D'après Sedgewick et Flajolet, l'analyse des algorithmes requiert un examen attentif de ces algorithmes qui conduit souvent à améliorer leur implémentation. Spécifiquement l'analyse en moyenne des algorithmes permet de mieux comparer plusieurs algorithmes remplissant la même tâche. Les exemples où l'on a démontré l'optimalité en moyenne d'un algorithme, parmi tous les algorithmes remplissant la même tâche, sont assez rares. Les exemples les plus classiques sont la recherche ou l'insertion d'une clé dans une liste rangée de longueur n, en 1, 442...log(n)(1 + o(1))comparaisons en moyenne (et log2n comparaisons aussi dans le pire des cas), et, plus délicat peut-être, la complexité du sorting : le problème de ranger dans l'ordre une liste désordonnée de nnombres, en effectuant un minimum de comparaisons 2 à 2. Ce dernier problème a été posé par H. Steinhaus en 1950, et résolu par Ford & Johnson en 1959 ( 1, 442...nlog(n)(1 + o(1)) comparaisons en moyenne). Il est abondamment traité, souvent comme exemple introductif, dans la plupart des livres d'algorithmique (voir Aho, Hopcroft & Ullman, Cormen, Leiserson & Rivest, Motwani & Raghavan, Reingold, Nivergelt & Deo, Sedgewick & Flajolet).
Dans les problèmes d'optimalité en moyenne, la difficulté principale est souvent de trouver une borne inférieure pour le coût moyen de tous les algorithmes remplissant la même tâche. Les exceptions célèbres sont justement le sorting et l'insertion, évoqués plus haut : la borne inférieure pour le coût moyen est aussi la borne inférieure bien connue de la profondeur moyenne d'une feuille de l'arbre de décision (voir par exemple Aho et al., p. 93), ce qui peut aussi être vu comme un argument simple de théorie de l'information.

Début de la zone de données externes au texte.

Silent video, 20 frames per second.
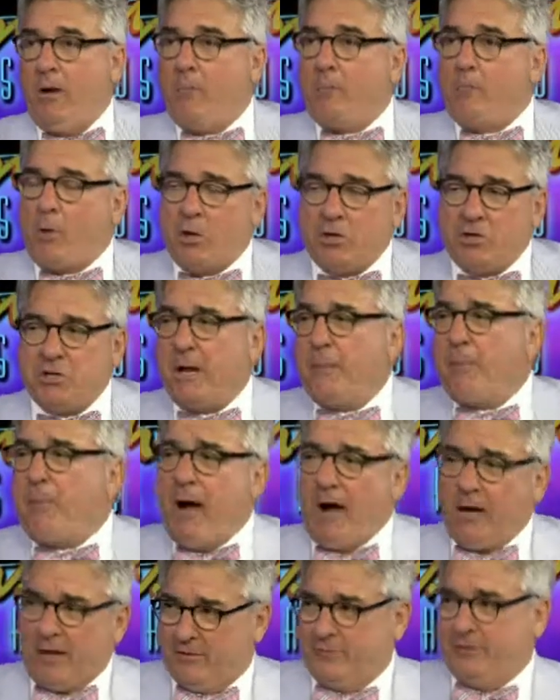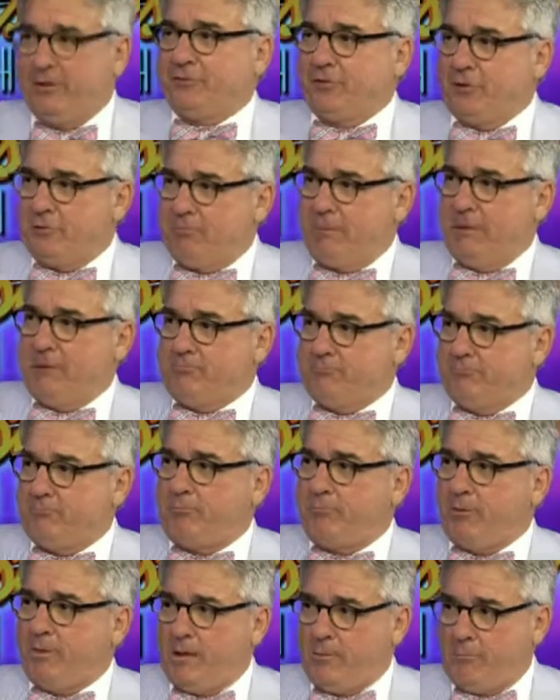Marche Bacchus has a great
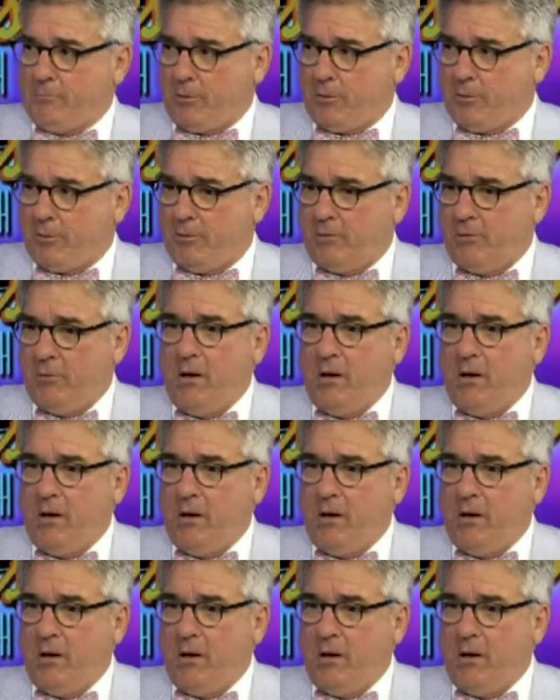hamburger.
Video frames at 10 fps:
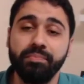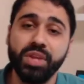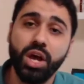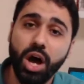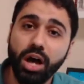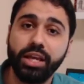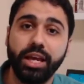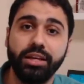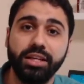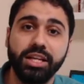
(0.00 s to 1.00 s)
Okay,
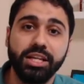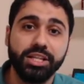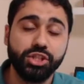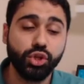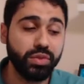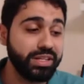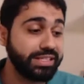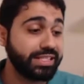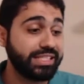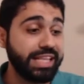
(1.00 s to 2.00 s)
so this is the
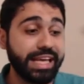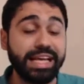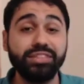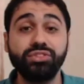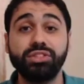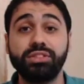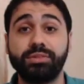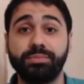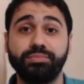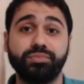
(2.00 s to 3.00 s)
second
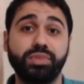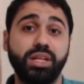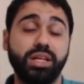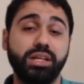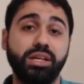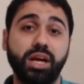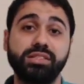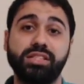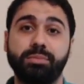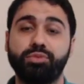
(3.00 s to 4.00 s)

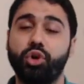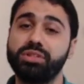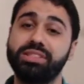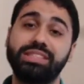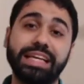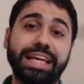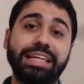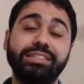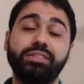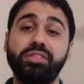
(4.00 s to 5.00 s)
concept or the
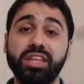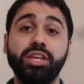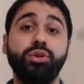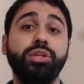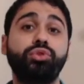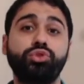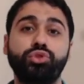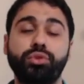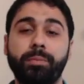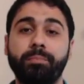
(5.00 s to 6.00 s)
second thing you need to do,
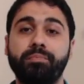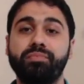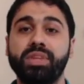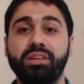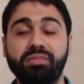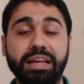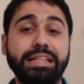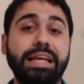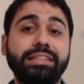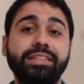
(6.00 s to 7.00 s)

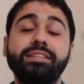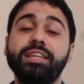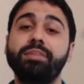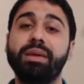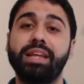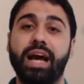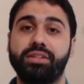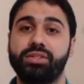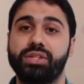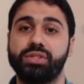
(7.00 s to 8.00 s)
validating email
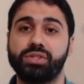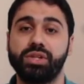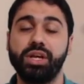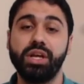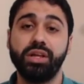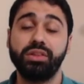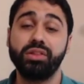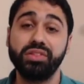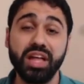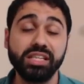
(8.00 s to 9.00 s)
addresses. The
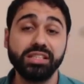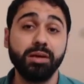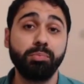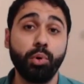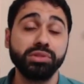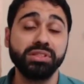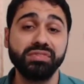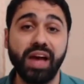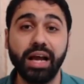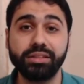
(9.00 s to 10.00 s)
third important
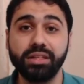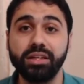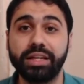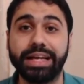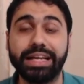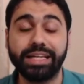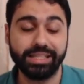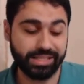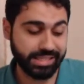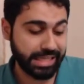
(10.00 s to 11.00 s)
factor is
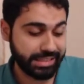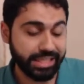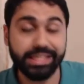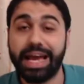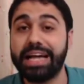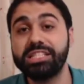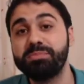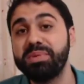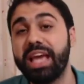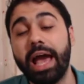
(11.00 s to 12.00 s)
setting
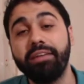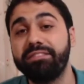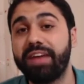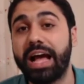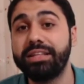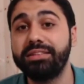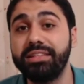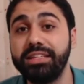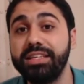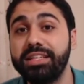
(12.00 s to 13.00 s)
SPF and
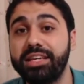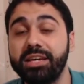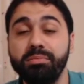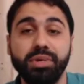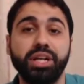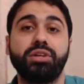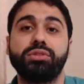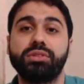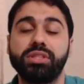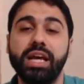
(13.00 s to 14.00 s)
DKIM records.
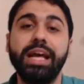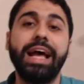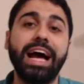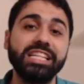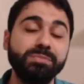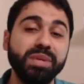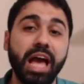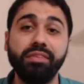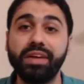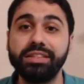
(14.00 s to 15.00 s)
SPF
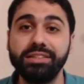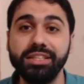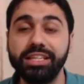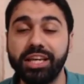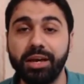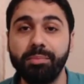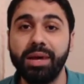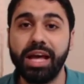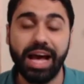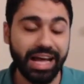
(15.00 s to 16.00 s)
and DKIM
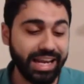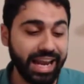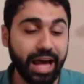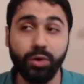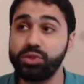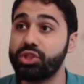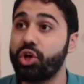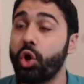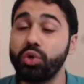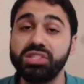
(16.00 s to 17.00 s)
allows
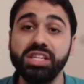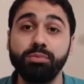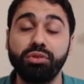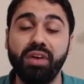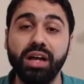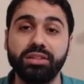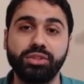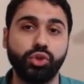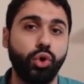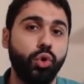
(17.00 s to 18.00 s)
hosting providers
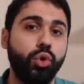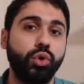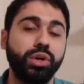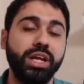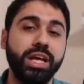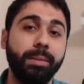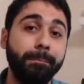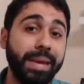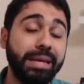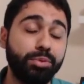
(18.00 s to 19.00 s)
or
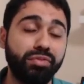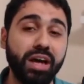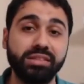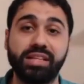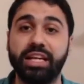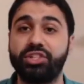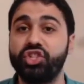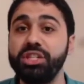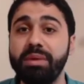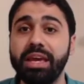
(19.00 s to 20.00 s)
mail providers like
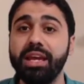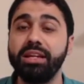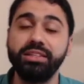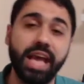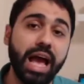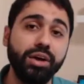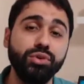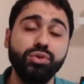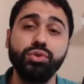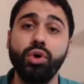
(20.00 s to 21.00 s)
Gmail,
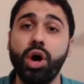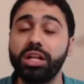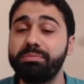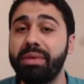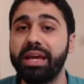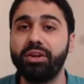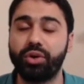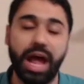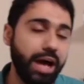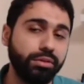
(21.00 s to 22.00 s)
Yahoo, Hotmail, or
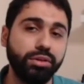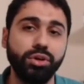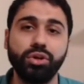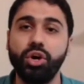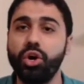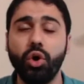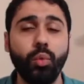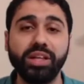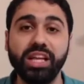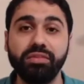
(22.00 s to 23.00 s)
Outlook, or
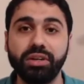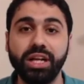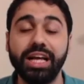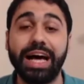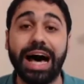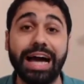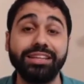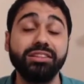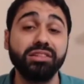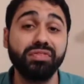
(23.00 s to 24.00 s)
whatever,
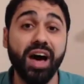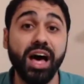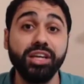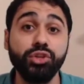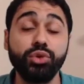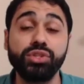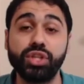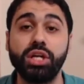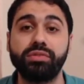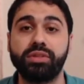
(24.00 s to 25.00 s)
identify your server.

Malheureusement ce type d'argument semble hors sujet dans d'autres problèmes classiques, comme le problème de sélection : il s'agit de déterminer le ke plus petit nombre d'une liste de n nombres en désordre, en faisant le minimum de comparaisons 2 à 2. Cunto & Munro ont fini par prouver en 1984 que le coût moyen optimal est de n + k + o(n) (k < n/2) par des arguments ad hoc (pour un intéressant historique de ce problème, qui remonte à Lewis Carroll, et a été étudié par Steinhaus, Rivest, Tarjan, Milton Sobel, Picard, entre autres ... , voir Knuth [Knu81, tome III, p. 209-219])
Parmi les résultats d'optimalité en moyenne qu'on connaît, citons encore le résultat d'Odlyzko sur la recherche du maximum d'une marche aléatoire, le résultat d'Alonso et Reingold et Schott sur le problème de la majorité. Parmi les problèmes encore ouverts un des plus célèbre est celui de trouver le nombre moyen de comparaisons minimal nécessaire pour fusionner deux listes bien rangées de n et m nombres respectivement en une liste bien rangée de n + m nombres (voir Knuth).